## Action item
For this exercise, write out the whole listing below exactly, omitting its images.

## Records for this task
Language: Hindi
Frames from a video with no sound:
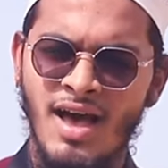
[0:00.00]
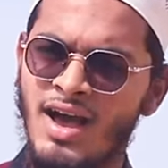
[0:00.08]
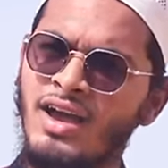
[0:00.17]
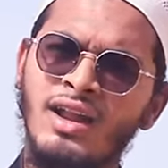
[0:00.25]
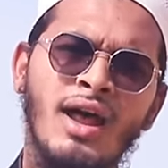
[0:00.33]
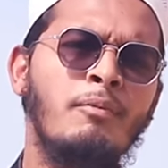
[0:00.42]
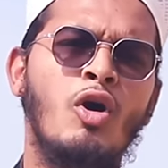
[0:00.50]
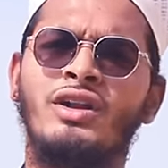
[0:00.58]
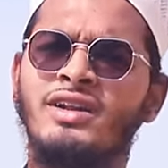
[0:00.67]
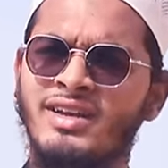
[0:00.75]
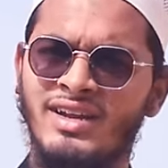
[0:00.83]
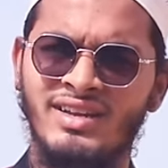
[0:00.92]
अगर आप
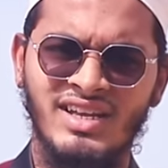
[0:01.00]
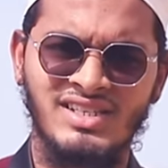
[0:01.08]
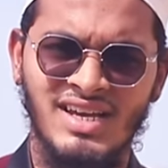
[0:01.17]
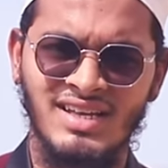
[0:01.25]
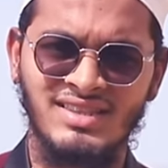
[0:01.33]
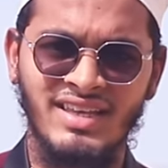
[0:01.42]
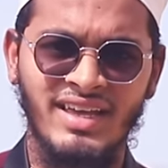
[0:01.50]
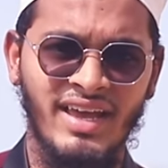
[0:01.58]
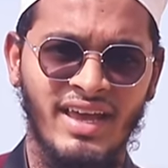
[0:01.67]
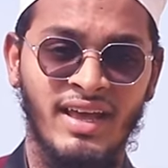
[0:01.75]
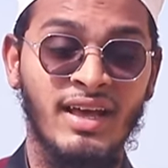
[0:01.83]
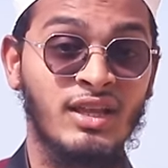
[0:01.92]
ऑर्डर करना चाहते
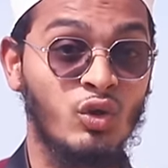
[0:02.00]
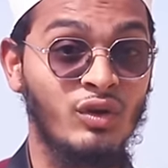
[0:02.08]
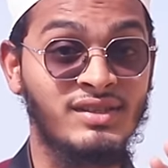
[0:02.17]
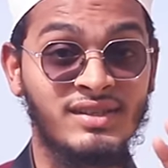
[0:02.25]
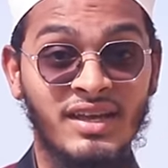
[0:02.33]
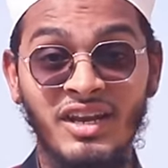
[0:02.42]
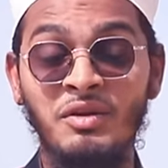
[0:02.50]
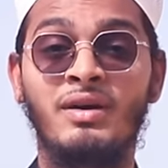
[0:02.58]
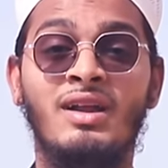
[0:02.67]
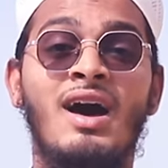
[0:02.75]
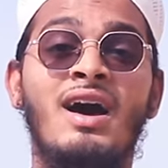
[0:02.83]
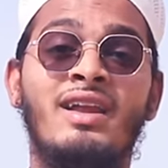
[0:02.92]
हैं तो स्क्रीन
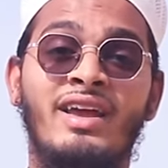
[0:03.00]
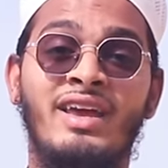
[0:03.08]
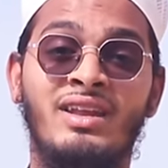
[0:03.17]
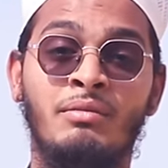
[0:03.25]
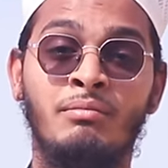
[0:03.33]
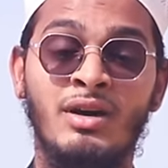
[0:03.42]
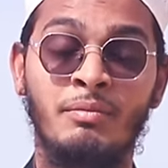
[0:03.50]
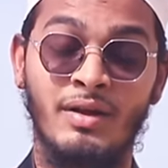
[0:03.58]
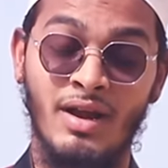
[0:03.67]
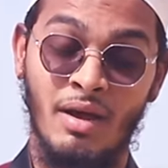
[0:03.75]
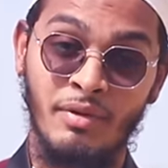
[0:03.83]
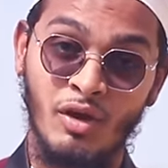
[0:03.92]
पर आ रहे नंबर
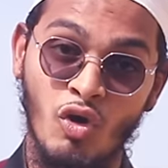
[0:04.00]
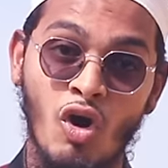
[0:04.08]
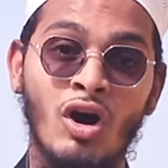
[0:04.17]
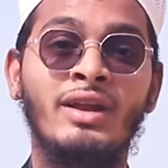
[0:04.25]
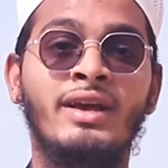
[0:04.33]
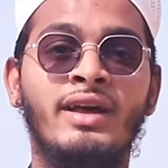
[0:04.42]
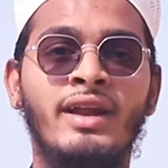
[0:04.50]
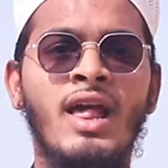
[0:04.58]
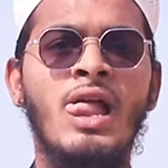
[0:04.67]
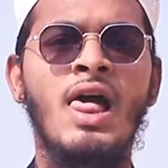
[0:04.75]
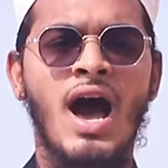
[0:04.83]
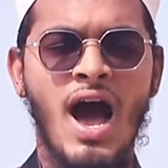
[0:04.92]
पर हमें कॉल करें
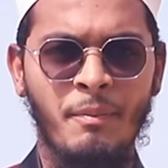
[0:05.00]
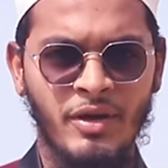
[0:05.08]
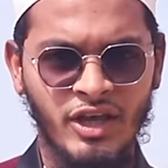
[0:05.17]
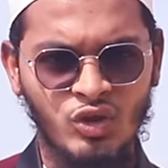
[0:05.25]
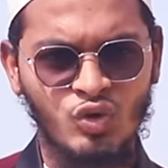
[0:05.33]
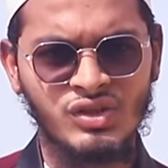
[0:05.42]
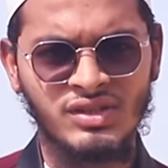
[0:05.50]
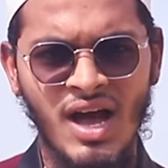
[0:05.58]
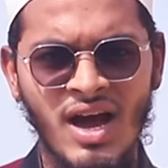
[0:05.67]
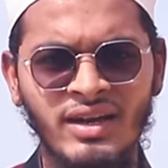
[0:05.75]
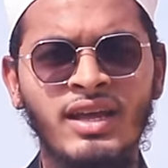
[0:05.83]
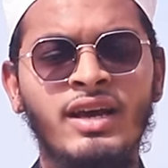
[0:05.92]
आप
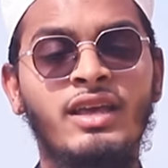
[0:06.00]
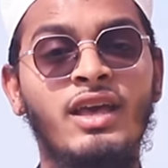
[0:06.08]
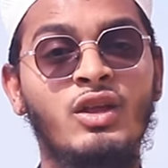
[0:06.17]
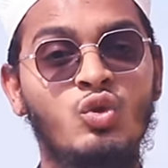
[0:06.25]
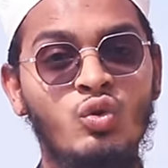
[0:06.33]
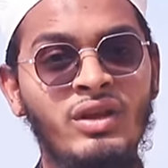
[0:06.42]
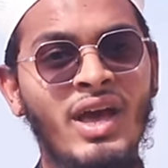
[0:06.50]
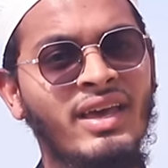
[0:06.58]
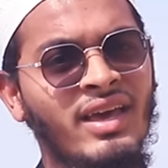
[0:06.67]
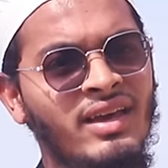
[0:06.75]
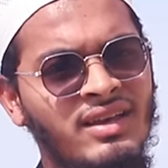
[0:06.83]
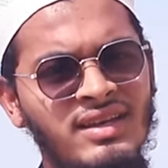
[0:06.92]
हिंदुस्तान या दुनिया
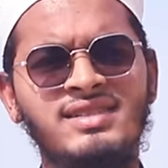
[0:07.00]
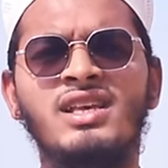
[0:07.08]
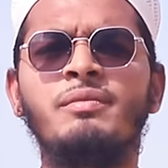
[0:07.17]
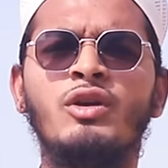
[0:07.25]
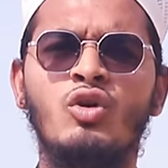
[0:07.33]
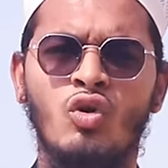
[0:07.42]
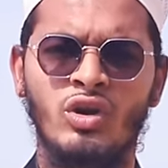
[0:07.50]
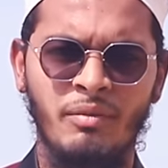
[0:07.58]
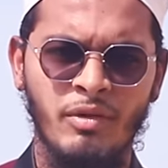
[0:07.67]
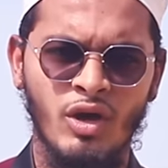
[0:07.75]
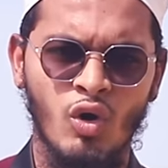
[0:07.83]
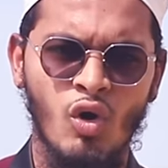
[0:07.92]
के किसी भी कोने
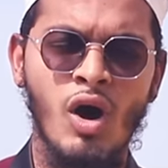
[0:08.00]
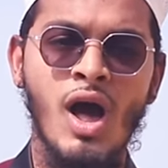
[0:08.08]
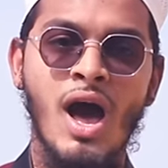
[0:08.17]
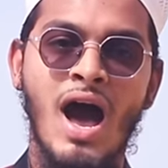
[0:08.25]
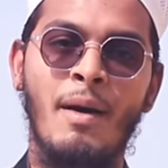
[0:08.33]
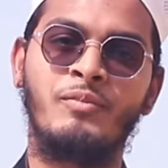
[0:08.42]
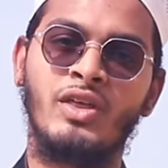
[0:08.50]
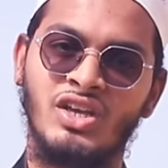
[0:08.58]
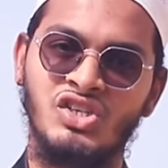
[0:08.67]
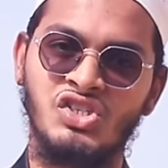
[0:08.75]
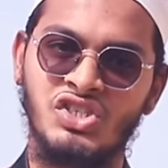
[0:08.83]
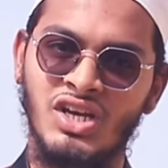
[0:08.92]
में हो आप तक
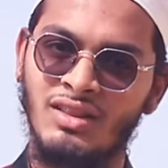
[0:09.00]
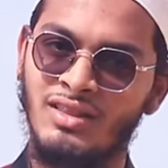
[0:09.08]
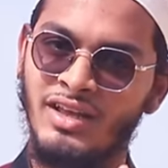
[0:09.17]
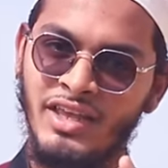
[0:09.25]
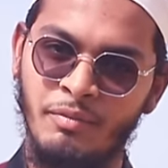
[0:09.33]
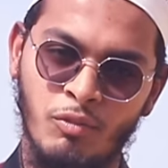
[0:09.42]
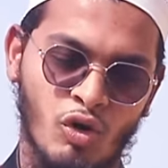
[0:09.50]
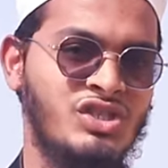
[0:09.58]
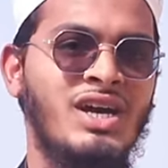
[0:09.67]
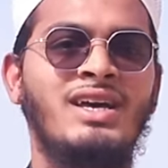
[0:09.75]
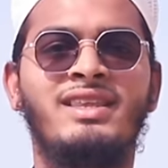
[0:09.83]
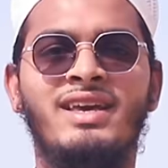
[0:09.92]
इनशाला ये
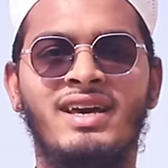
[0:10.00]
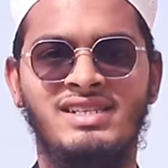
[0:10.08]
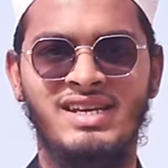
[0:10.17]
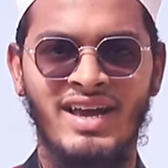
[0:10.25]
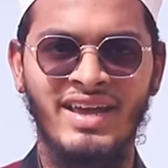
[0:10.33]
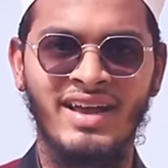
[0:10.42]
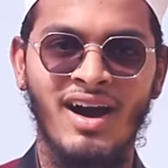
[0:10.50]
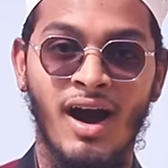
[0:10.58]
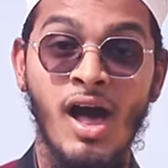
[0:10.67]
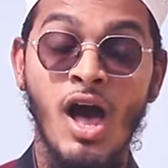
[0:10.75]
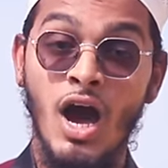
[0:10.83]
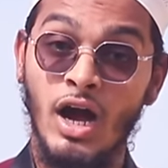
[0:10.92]
पहुंचा दिया जाएगा
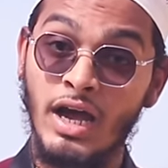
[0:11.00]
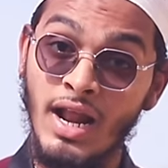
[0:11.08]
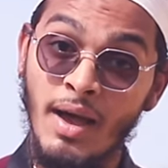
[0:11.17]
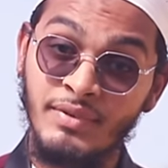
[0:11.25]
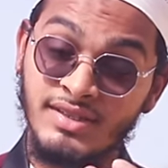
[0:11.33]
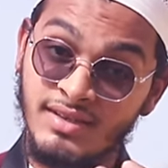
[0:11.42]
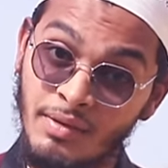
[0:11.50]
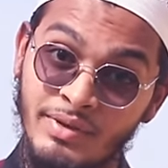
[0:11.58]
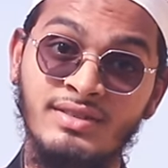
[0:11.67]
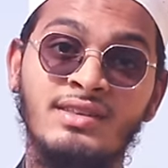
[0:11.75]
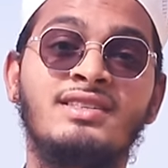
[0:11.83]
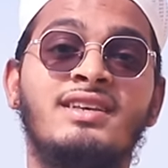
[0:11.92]
अगर आप इसका
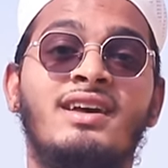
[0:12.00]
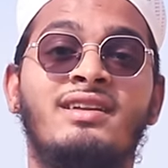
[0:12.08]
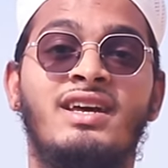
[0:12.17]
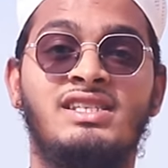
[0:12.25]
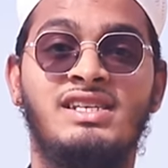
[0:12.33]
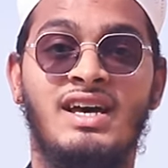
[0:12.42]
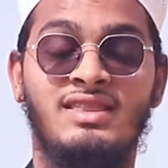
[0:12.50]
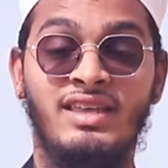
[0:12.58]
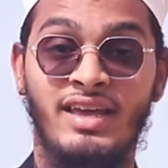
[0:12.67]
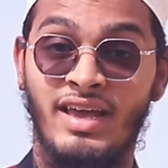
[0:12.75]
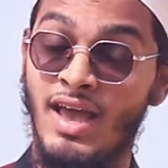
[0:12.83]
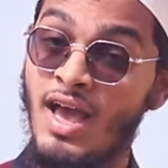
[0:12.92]
बिजनेस करना
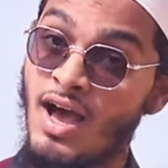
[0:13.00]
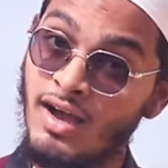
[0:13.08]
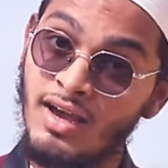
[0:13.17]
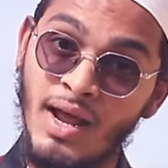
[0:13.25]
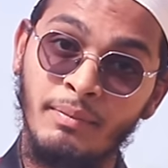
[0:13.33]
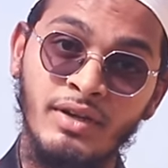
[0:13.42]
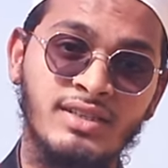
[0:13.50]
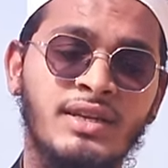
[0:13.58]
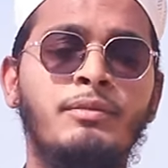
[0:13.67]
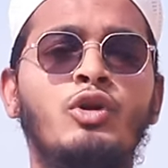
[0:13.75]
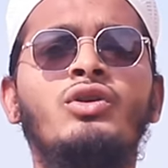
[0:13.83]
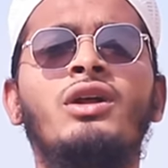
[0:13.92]
चाहते हैं अगर आप
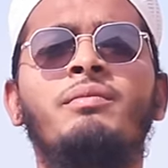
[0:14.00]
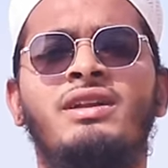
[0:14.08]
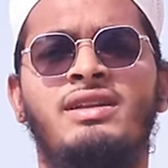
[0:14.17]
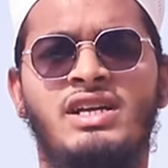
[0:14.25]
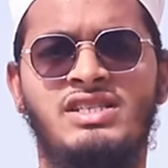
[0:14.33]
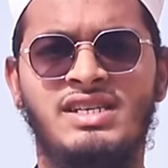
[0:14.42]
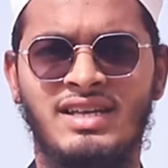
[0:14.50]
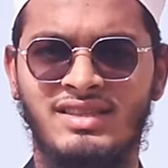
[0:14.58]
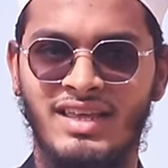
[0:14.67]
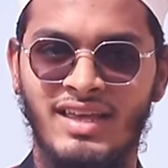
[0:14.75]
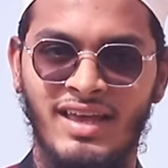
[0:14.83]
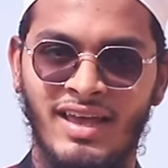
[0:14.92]
डिस्ट्रीब्यूटर बनना
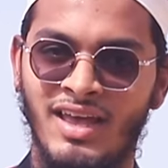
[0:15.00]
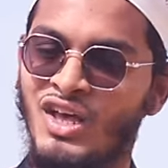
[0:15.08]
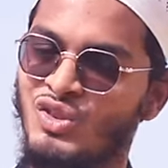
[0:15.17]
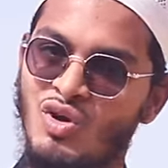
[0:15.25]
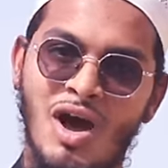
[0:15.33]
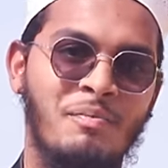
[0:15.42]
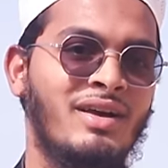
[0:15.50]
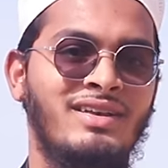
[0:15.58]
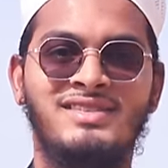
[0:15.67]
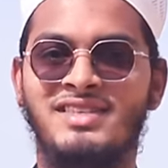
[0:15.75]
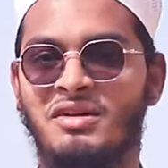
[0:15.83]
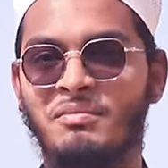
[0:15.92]
चाहते हैं तो आपका
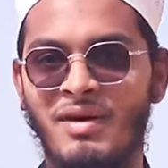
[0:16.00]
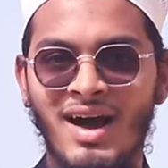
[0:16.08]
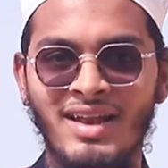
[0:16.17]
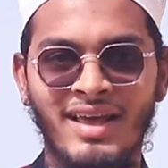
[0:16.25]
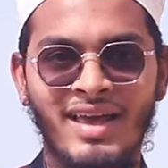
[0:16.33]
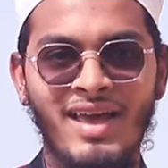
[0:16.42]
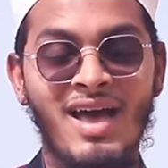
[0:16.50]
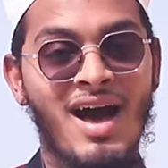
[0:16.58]
इस्तेबाल है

## Written solution
Language: Hindi
Frames from a video with no sound:
[0:00.00]
[0:00.08]
[0:00.17]
[0:00.25]
[0:00.33]
[0:00.42]
[0:00.50]
[0:00.58]
[0:00.67]
[0:00.75]
[0:00.83]
[0:00.92]
अगर आप
[0:01.00]
[0:01.08]
[0:01.17]
[0:01.25]
[0:01.33]
[0:01.42]
[0:01.50]
[0:01.58]
[0:01.67]
[0:01.75]
[0:01.83]
[0:01.92]
ऑर्डर करना चाहते
[0:02.00]
[0:02.08]
[0:02.17]
[0:02.25]
[0:02.33]
[0:02.42]
[0:02.50]
[0:02.58]
[0:02.67]
[0:02.75]
[0:02.83]
[0:02.92]
हैं तो स्क्रीन
[0:03.00]
[0:03.08]
[0:03.17]
[0:03.25]
[0:03.33]
[0:03.42]
[0:03.50]
[0:03.58]
[0:03.67]
[0:03.75]
[0:03.83]
[0:03.92]
पर आ रहे नंबर
[0:04.00]
[0:04.08]
[0:04.17]
[0:04.25]
[0:04.33]
[0:04.42]
[0:04.50]
[0:04.58]
[0:04.67]
[0:04.75]
[0:04.83]
[0:04.92]
पर हमें कॉल करें
[0:05.00]
[0:05.08]
[0:05.17]
[0:05.25]
[0:05.33]
[0:05.42]
[0:05.50]
[0:05.58]
[0:05.67]
[0:05.75]
[0:05.83]
[0:05.92]
आप
[0:06.00]
[0:06.08]
[0:06.17]
[0:06.25]
[0:06.33]
[0:06.42]
[0:06.50]
[0:06.58]
[0:06.67]
[0:06.75]
[0:06.83]
[0:06.92]
हिंदुस्तान या दुनिया
[0:07.00]
[0:07.08]
[0:07.17]
[0:07.25]
[0:07.33]
[0:07.42]
[0:07.50]
[0:07.58]
[0:07.67]
[0:07.75]
[0:07.83]
[0:07.92]
के किसी भी कोने
[0:08.00]
[0:08.08]
[0:08.17]
[0:08.25]
[0:08.33]
[0:08.42]
[0:08.50]
[0:08.58]
[0:08.67]
[0:08.75]
[0:08.83]
[0:08.92]
में हो आप तक
[0:09.00]
[0:09.08]
[0:09.17]
[0:09.25]
[0:09.33]
[0:09.42]
[0:09.50]
[0:09.58]
[0:09.67]
[0:09.75]
[0:09.83]
[0:09.92]
इनशाला ये
[0:10.00]
[0:10.08]
[0:10.17]
[0:10.25]
[0:10.33]
[0:10.42]
[0:10.50]
[0:10.58]
[0:10.67]
[0:10.75]
[0:10.83]
[0:10.92]
पहुंचा दिया जाएगा
[0:11.00]
[0:11.08]
[0:11.17]
[0:11.25]
[0:11.33]
[0:11.42]
[0:11.50]
[0:11.58]
[0:11.67]
[0:11.75]
[0:11.83]
[0:11.92]
अगर आप इसका
[0:12.00]
[0:12.08]
[0:12.17]
[0:12.25]
[0:12.33]
[0:12.42]
[0:12.50]
[0:12.58]
[0:12.67]
[0:12.75]
[0:12.83]
[0:12.92]
बिजनेस करना
[0:13.00]
[0:13.08]
[0:13.17]
[0:13.25]
[0:13.33]
[0:13.42]
[0:13.50]
[0:13.58]
[0:13.67]
[0:13.75]
[0:13.83]
[0:13.92]
चाहते हैं अगर आप
[0:14.00]
[0:14.08]
[0:14.17]
[0:14.25]
[0:14.33]
[0:14.42]
[0:14.50]
[0:14.58]
[0:14.67]
[0:14.75]
[0:14.83]
[0:14.92]
डिस्ट्रीब्यूटर बनना
[0:15.00]
[0:15.08]
[0:15.17]
[0:15.25]
[0:15.33]
[0:15.42]
[0:15.50]
[0:15.58]
[0:15.67]
[0:15.75]
[0:15.83]
[0:15.92]
चाहते हैं तो आपका
[0:16.00]
[0:16.08]
[0:16.17]
[0:16.25]
[0:16.33]
[0:16.42]
[0:16.50]
[0:16.58]
इस्तेबाल है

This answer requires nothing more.